Friday 2 May 2014

Ingredients:- Asparagus

So it's that time of year again, the summer trying to fight back the spring frosts. Fruit blossom in bloom setting autumns fruit. Through the enriched mounds asparagus forces it's spears skyward.

For me I love asparagus it's one of the first vegetables spring brings. The thing with asparagus is it doesn't travel well for sure it stands up to travelling but it's delicate flavour soon turns grassy.

Choosing-
I'm sure we could debate thick or thin I actually prefer the inbetween, the thickness of a little finger. I find the thin one whilst lovely and tender it's flavour also tends to be more subtle. Ideally you need to be picking asparagus from the field with its dew glistening heads. I suspect few will be able to.
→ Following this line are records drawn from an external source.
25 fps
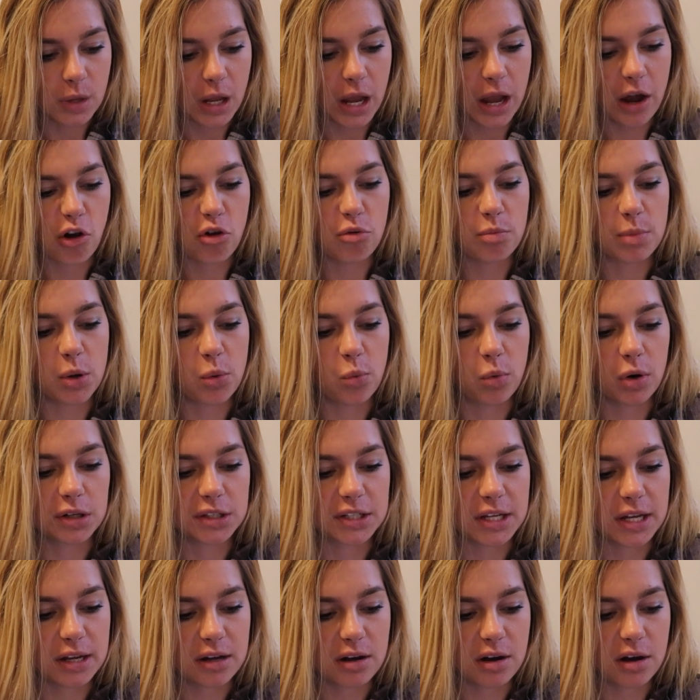I would be
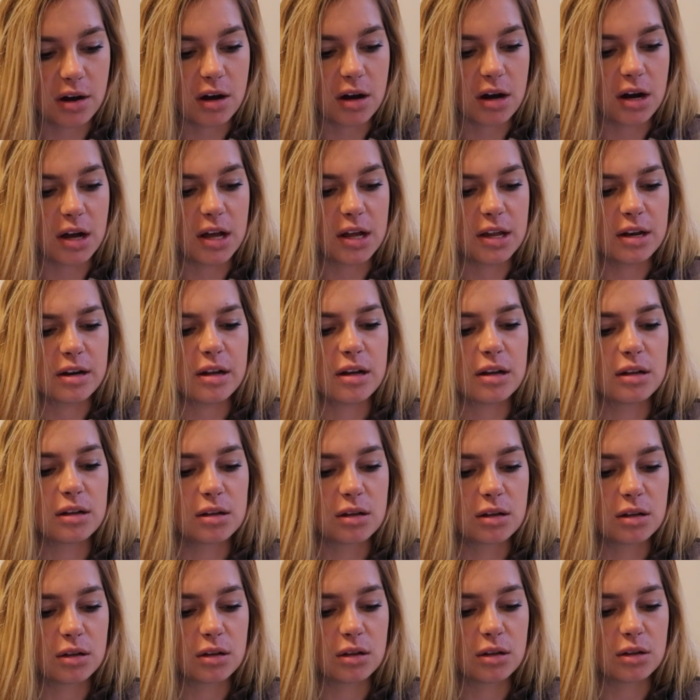working on,
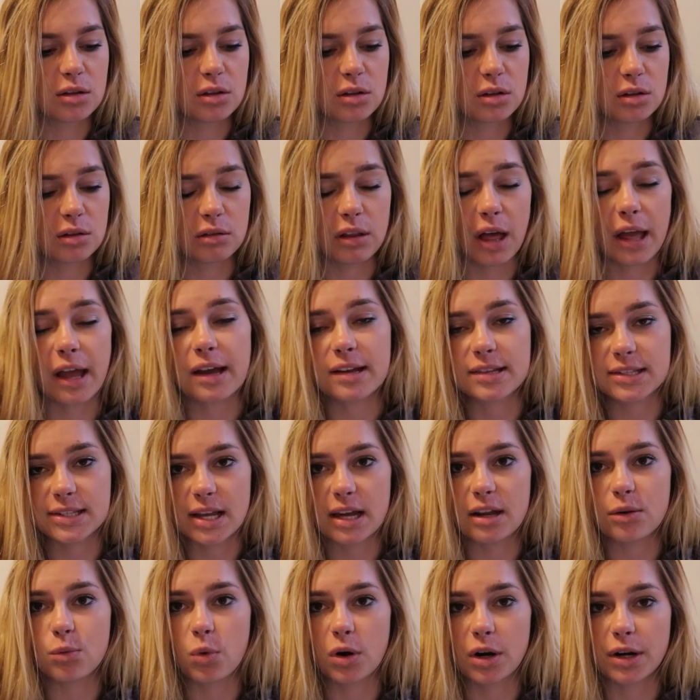like I
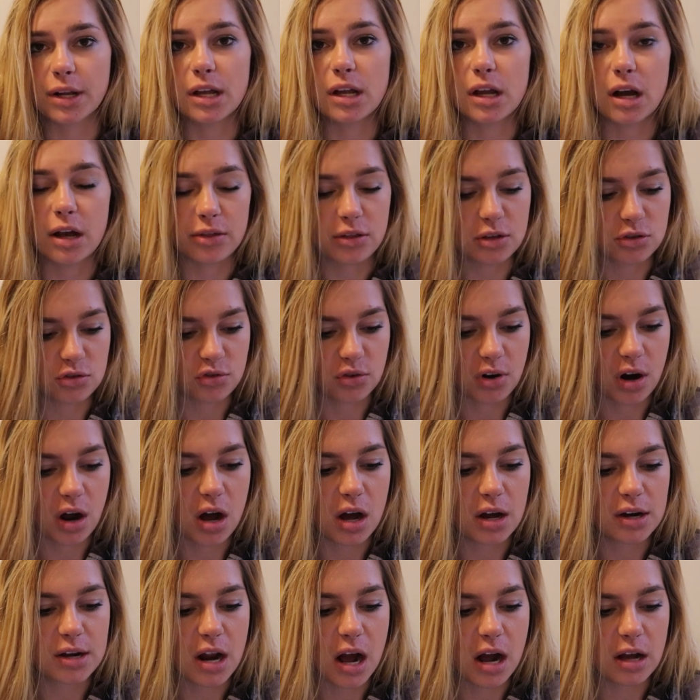said, working on the
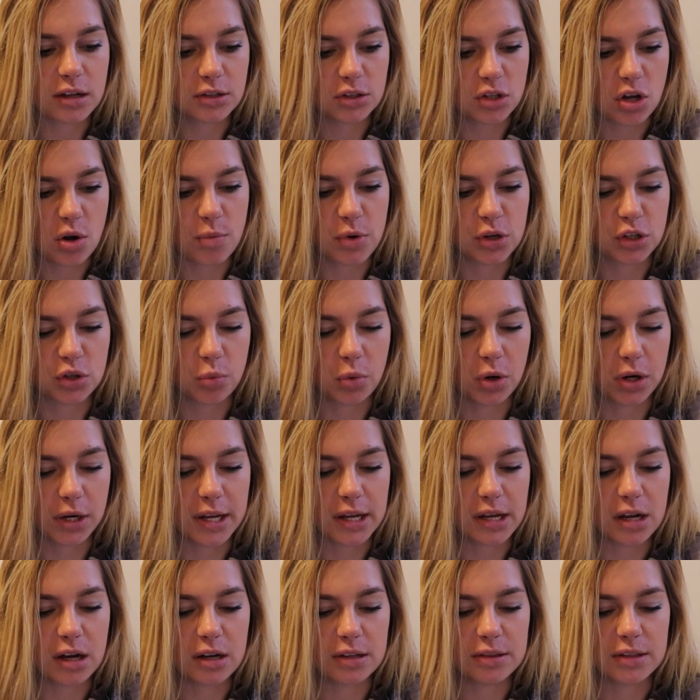draw, not so much
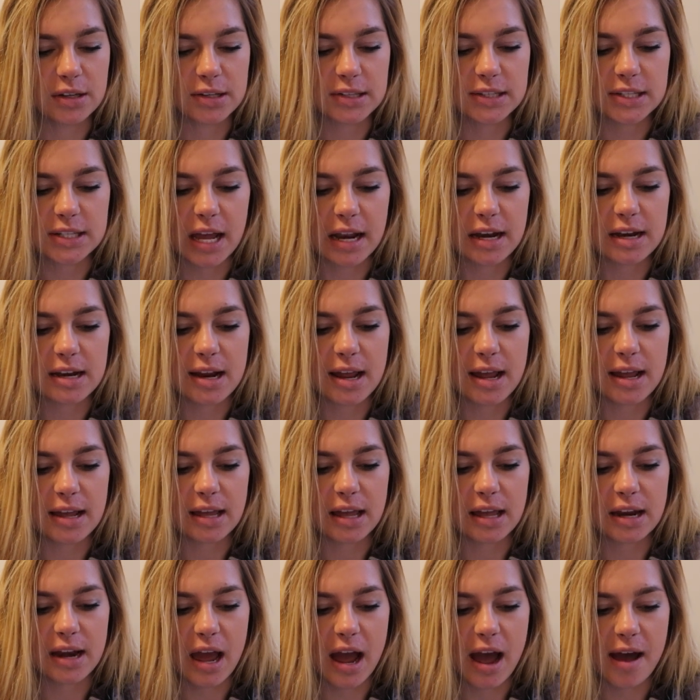working on the
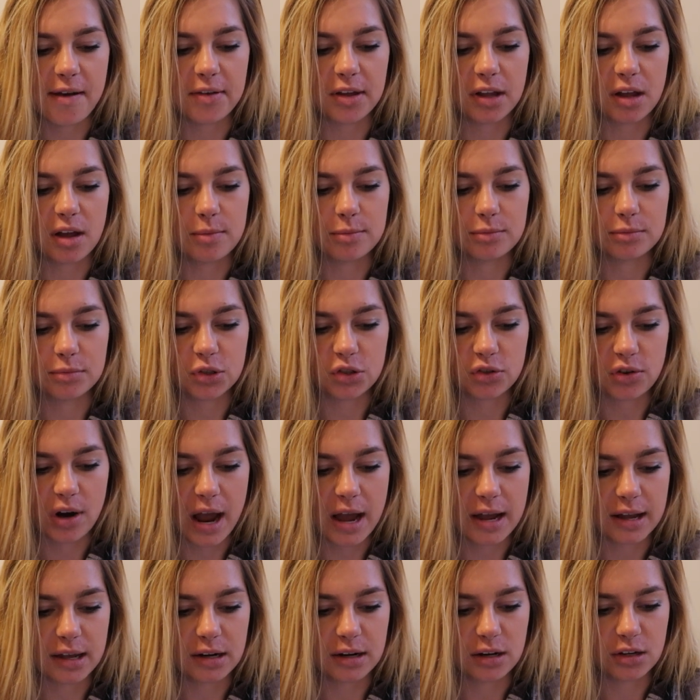sending and having them
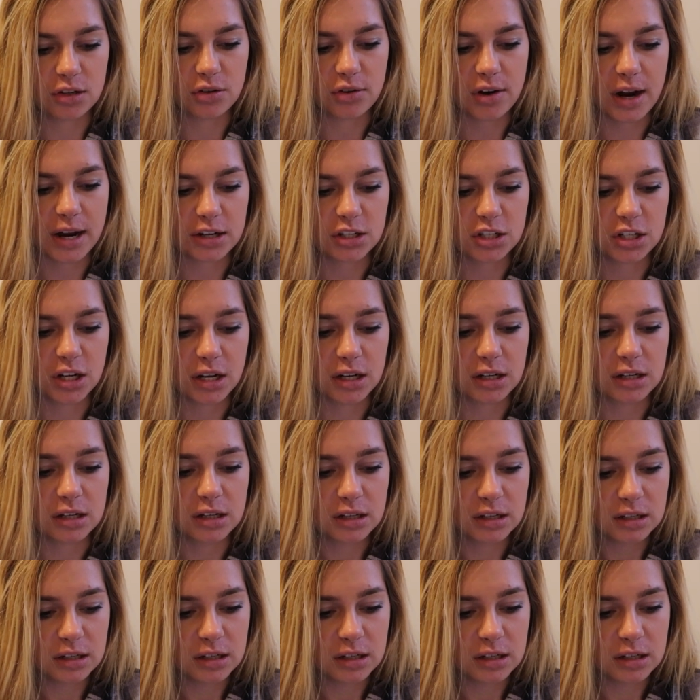track in a direction.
So look for the freshest bright green and brittle spears they should bend very little.

Preparing-
In choosing whether to peel or not to the scratch test seems the easiest to determine the answer. Scratch the skin if tender you'll scratch through. You tend to find early season doesn't need peeling as don't the thinner spears. When peeling start below the head leave a little. At the bottom it tends to be woody before peeling dispose of this bit(Keep for sauces or soup just needs passing). Asparagus will naturally snap at the top of the woody bit, dispense with the knife grab each spear gently and bend till it snaps at the right spot. I've seen so many chefs that can't get this right snapping them in half.

Cooking-
You'll read plenty of things honestly in the trade it's a big pan of boiling salted water and refreshed in ice cold water. Recipes will infer you need to keep their tender heads out of the water this really isn't necessary. Steaming is a nice but is best straight to plate. Sadly in commercial kitchens this is rare due to time and staffing restrictions.